(What you have to do) Copy all the data exactly, except the pictures.
------ Dataset records
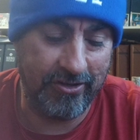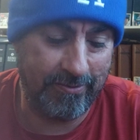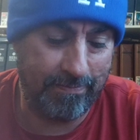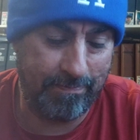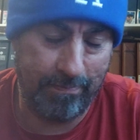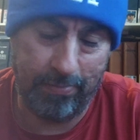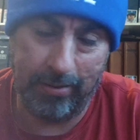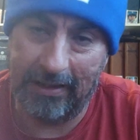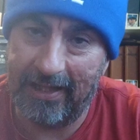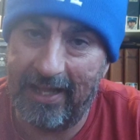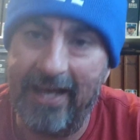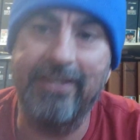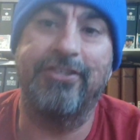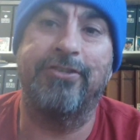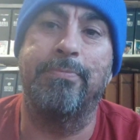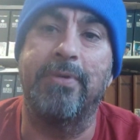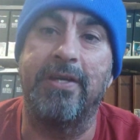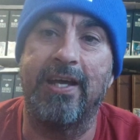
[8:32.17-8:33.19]
just
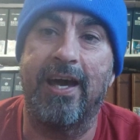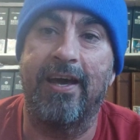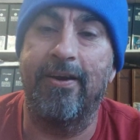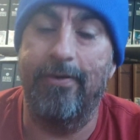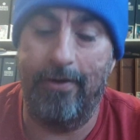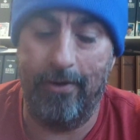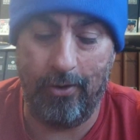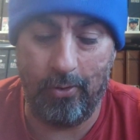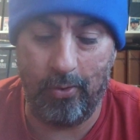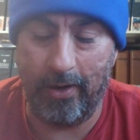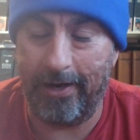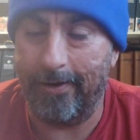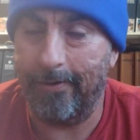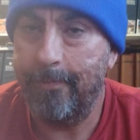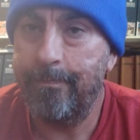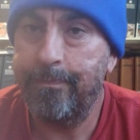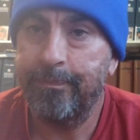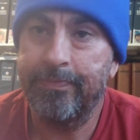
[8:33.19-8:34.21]
blessed me out of
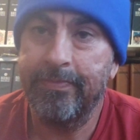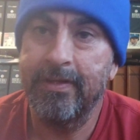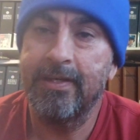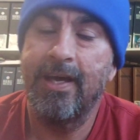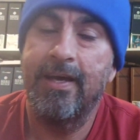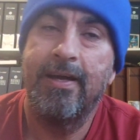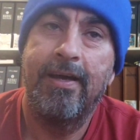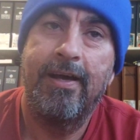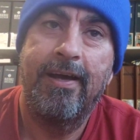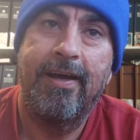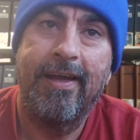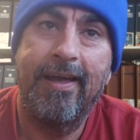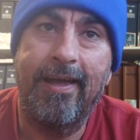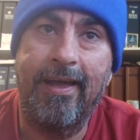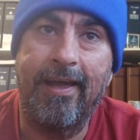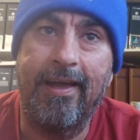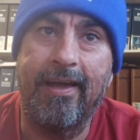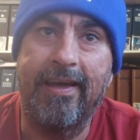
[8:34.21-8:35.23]
nowhere
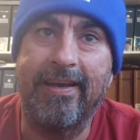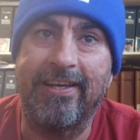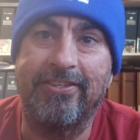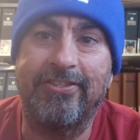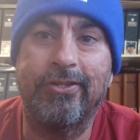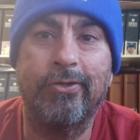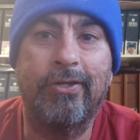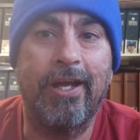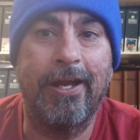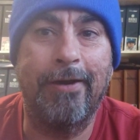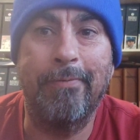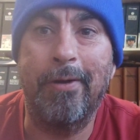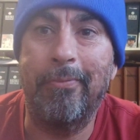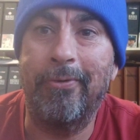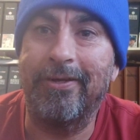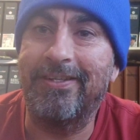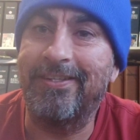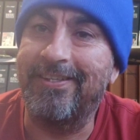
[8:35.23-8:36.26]
and I still can't remember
------------
(The answer)
[8:32.17-8:33.19]
just
[8:33.19-8:34.21]
blessed me out of
[8:34.21-8:35.23]
nowhere
[8:35.23-8:36.26]
and I still can't remember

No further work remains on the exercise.